Meili cited Saskatchewan’s high rates of child poverty – 25 per cent, as well as the rate of child poverty on reserve of 60 per cent.

“This is one more piece of evidence of the problem we have in Saskatchewan. … Those numbers are embarrassing,” he said.

“Saskatchewan is a wealthy place. It should be the best place in the country to be a kid, and instead, it’s the hungriest and it’s the poorest. We need to do better.”

Meili called on the provincial government to implement a poverty reduction strategy. He also called for expansions to school food programs.

“Let’s make that a goal for us to have the lowest poverty rate instead of the highest, and let’s make sure no kids are going to school or to bed hungry, and one of the ways to do that is to expand school food programs,” he said.

Locally, businesses have stepped up to help fund food programs for schools. Stores have made single large donations to food programs, while the Feeding our Futures program, which runs in both the public and Catholic school divisions, is supported a consortium of local businesses.

Food bank use by the numbers

Children aren’t the only demographic overrepresented in food bank usage, both provincially and at the local level.

In Saskatchewan in March 2018, single people made up 43.1 per cent of all households served by food banks. Single parent families consisted of 28.4 per cent.

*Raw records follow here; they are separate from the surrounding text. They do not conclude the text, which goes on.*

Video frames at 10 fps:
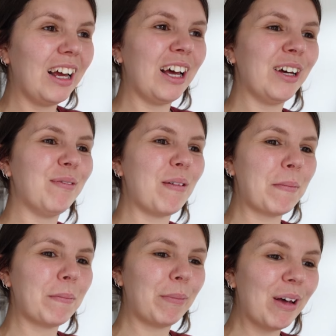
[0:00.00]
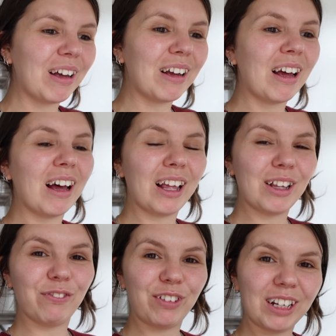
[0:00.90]
Um, but
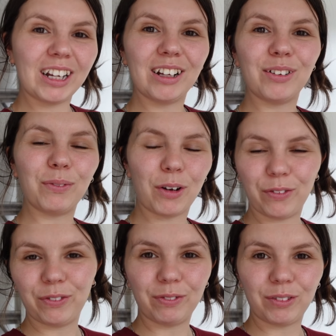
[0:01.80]
I realised while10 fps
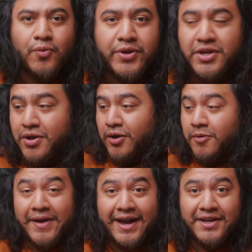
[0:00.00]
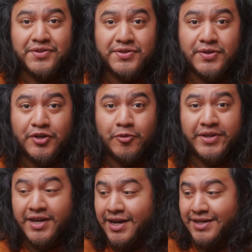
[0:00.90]
we are back in the studio
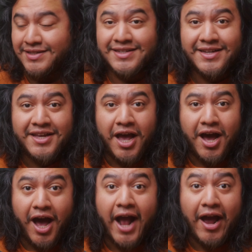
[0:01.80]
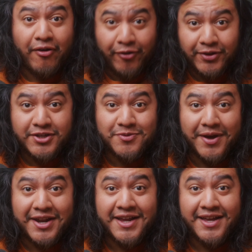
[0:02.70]
because I got really
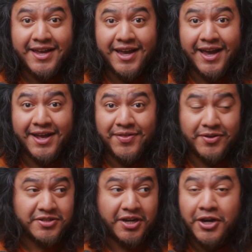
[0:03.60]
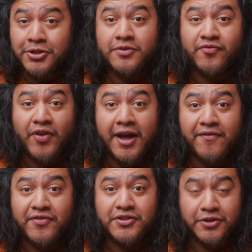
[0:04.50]
sweaty and there's a
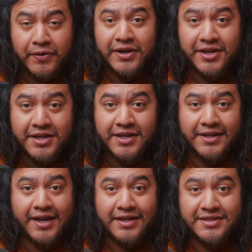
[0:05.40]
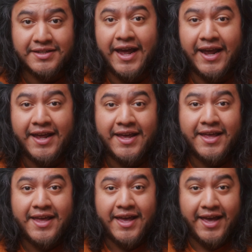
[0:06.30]
105-degree heat index today,
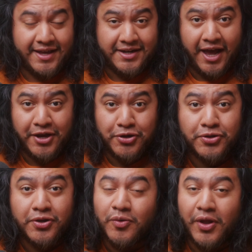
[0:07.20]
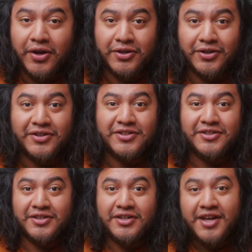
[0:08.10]
and I could no longer
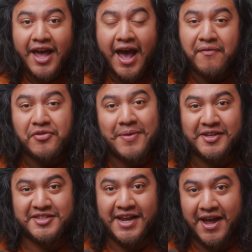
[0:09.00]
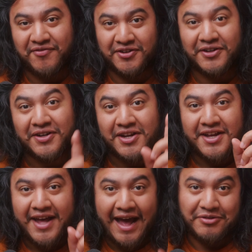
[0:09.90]
have the best day ever
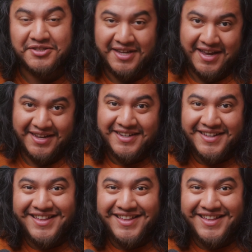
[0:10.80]
outsideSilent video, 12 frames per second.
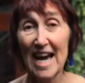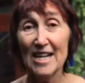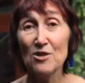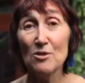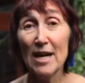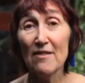I
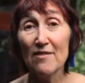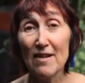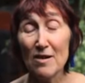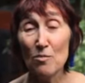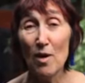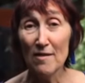do get
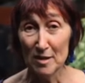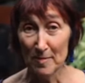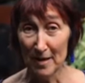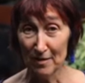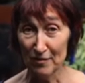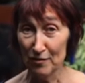very worried
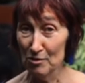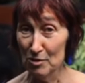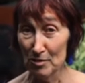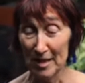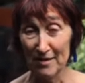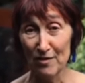about the food
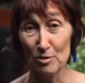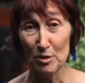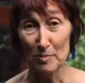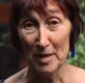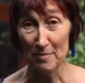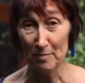we give
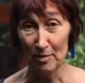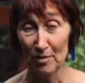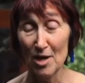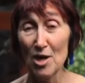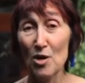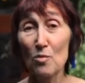older people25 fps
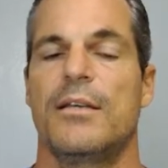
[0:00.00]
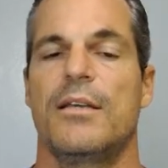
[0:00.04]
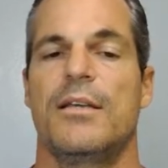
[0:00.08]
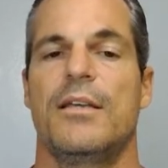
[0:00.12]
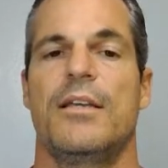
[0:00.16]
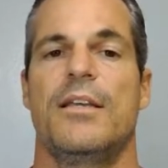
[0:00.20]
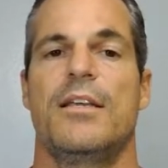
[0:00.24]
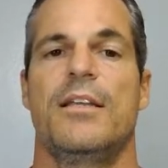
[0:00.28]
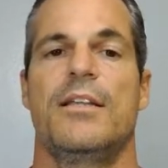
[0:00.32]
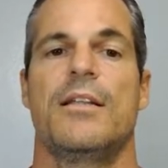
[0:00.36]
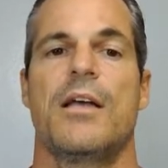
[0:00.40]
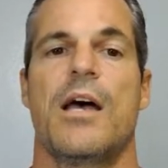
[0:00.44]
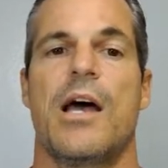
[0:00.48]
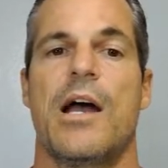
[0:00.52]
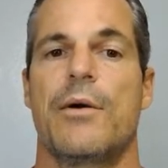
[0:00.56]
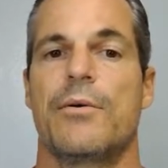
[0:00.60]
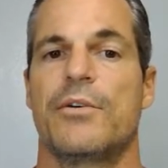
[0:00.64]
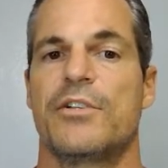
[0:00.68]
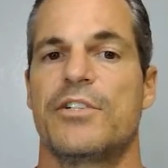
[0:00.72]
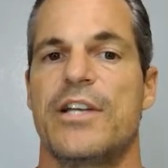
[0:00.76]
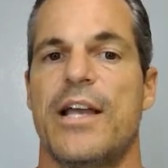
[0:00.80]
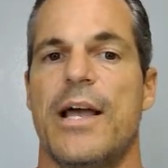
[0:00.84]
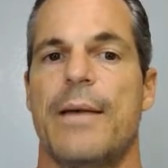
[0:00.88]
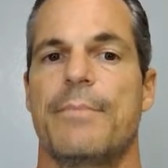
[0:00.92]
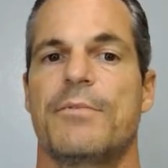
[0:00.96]
In our
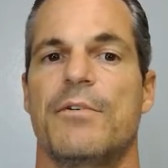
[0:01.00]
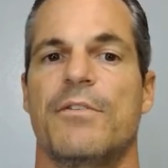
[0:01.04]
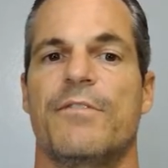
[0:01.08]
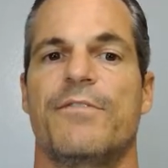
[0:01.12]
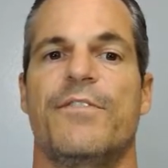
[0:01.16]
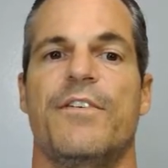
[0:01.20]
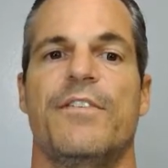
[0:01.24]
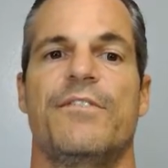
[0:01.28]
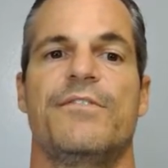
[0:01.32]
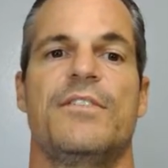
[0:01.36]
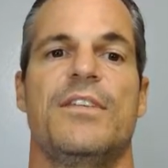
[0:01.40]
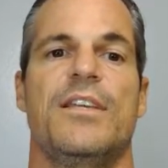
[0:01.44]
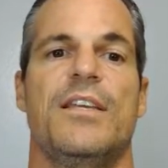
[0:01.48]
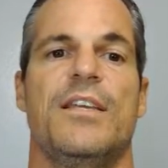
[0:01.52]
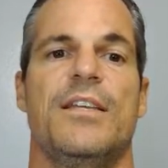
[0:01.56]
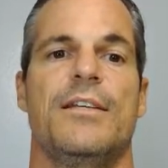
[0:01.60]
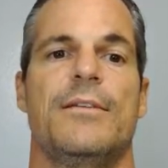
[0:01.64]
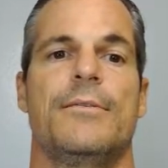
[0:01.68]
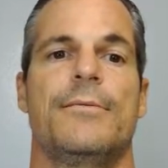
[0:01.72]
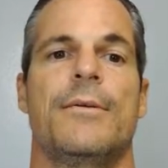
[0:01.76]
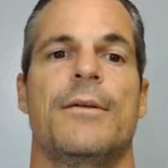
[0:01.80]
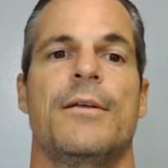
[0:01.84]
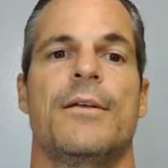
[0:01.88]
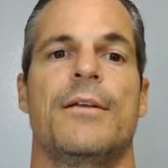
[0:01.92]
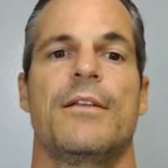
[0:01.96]
chapter fifteen,
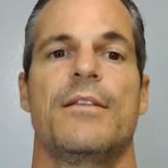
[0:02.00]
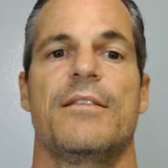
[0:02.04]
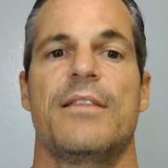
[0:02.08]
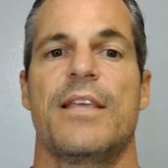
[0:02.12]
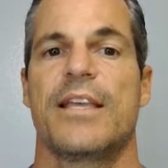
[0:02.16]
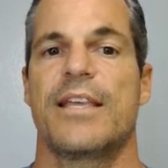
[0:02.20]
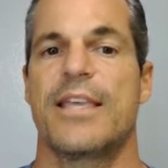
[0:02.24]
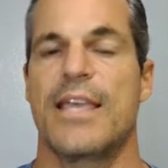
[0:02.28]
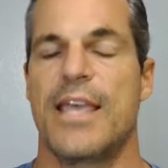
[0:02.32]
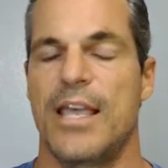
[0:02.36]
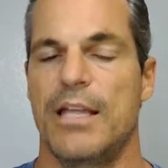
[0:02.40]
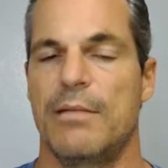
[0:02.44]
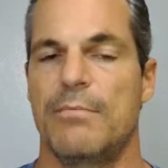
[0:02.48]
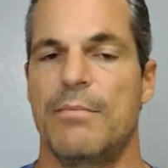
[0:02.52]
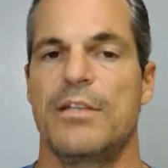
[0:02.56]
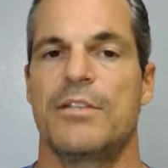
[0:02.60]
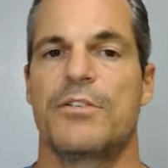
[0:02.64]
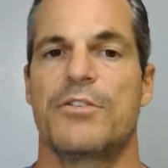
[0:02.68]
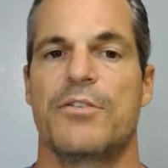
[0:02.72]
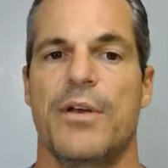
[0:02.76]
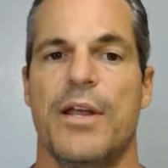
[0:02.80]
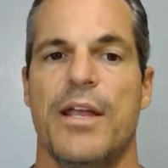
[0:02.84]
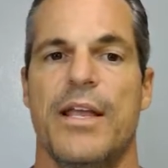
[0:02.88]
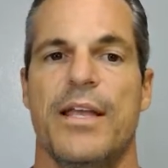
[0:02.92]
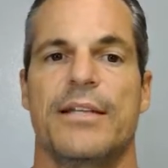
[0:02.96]
they can be
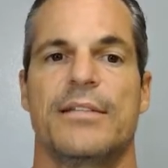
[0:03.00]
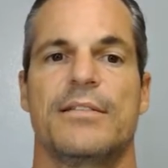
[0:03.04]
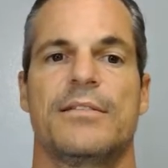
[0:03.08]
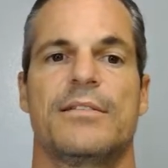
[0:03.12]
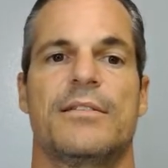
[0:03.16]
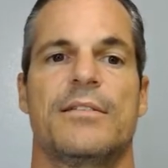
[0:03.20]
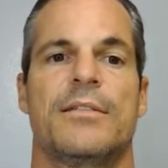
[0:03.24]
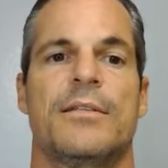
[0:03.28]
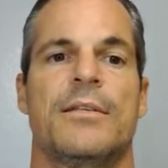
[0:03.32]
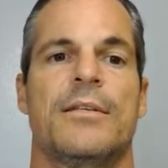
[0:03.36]
trans.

Just over half, 52.2 per cent of visitors, had social assistance as the primary income source, while 8.5 per cent were on provincial disability-related supports.

Locally, from April to December 2018, single people represented 38 per cent of all visits and increased seven per cent from a year prior.

Single-parent families made up 27 per cent of all visits, while two-parent families made up 25 per cent of all visits. Childless couples accounted for 10 per cent of the food bank’s April-December 2018 clientele.

Two-parent families, though, jumped the most from 2017 to 2018, increasing by 36 per cent. Both single-parent families and couples without kids increased by 11 per cent. Overall, visits went from 874  in 2017 to 1001 in 2018, an increase of 15 per cent.